----- Provided records

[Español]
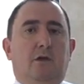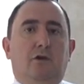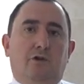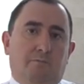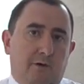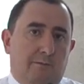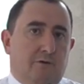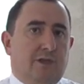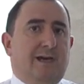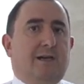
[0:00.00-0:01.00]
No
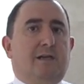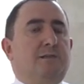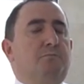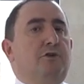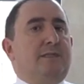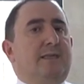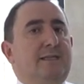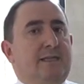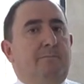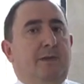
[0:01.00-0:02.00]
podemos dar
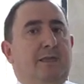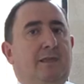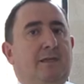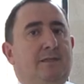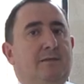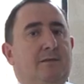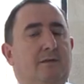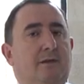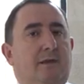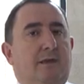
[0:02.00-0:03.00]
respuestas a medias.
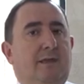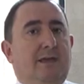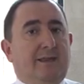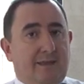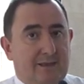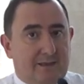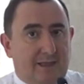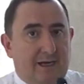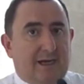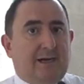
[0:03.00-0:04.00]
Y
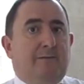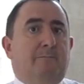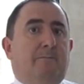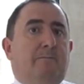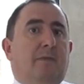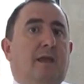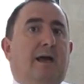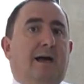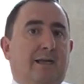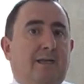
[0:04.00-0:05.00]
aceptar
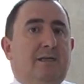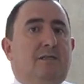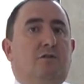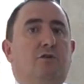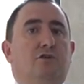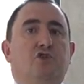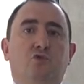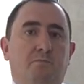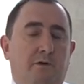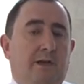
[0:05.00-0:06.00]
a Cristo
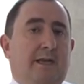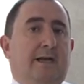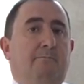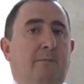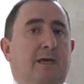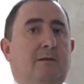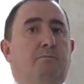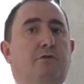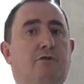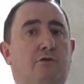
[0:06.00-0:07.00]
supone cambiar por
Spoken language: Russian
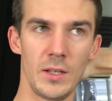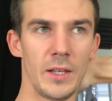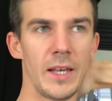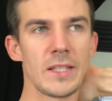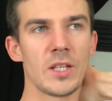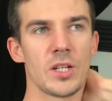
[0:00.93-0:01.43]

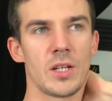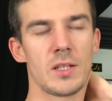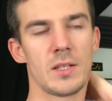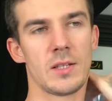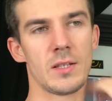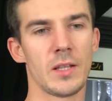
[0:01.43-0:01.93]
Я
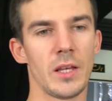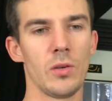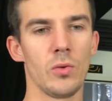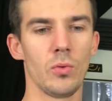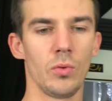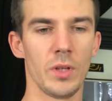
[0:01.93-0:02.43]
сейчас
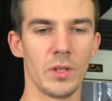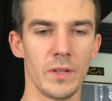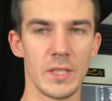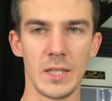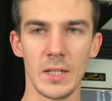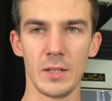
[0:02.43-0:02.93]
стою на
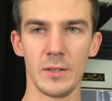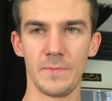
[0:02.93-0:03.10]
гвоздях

----------

• [Task]: Exactly restate the lines from the one holding "[0:01.00-0:02.00]" to the final line of the records above, including both and excluding pictures.

• [Written answer]:
[0:01.00-0:02.00]
podemos dar
[0:02.00-0:03.00]
respuestas a medias.
[0:03.00-0:04.00]
Y
[0:04.00-0:05.00]
aceptar
[0:05.00-0:06.00]
a Cristo
[0:06.00-0:07.00]
supone cambiar por
Spoken language: Russian
[0:00.93-0:01.43]

[0:01.43-0:01.93]
Я
[0:01.93-0:02.43]
сейчас
[0:02.43-0:02.93]
стою на
[0:02.93-0:03.10]
гвоздях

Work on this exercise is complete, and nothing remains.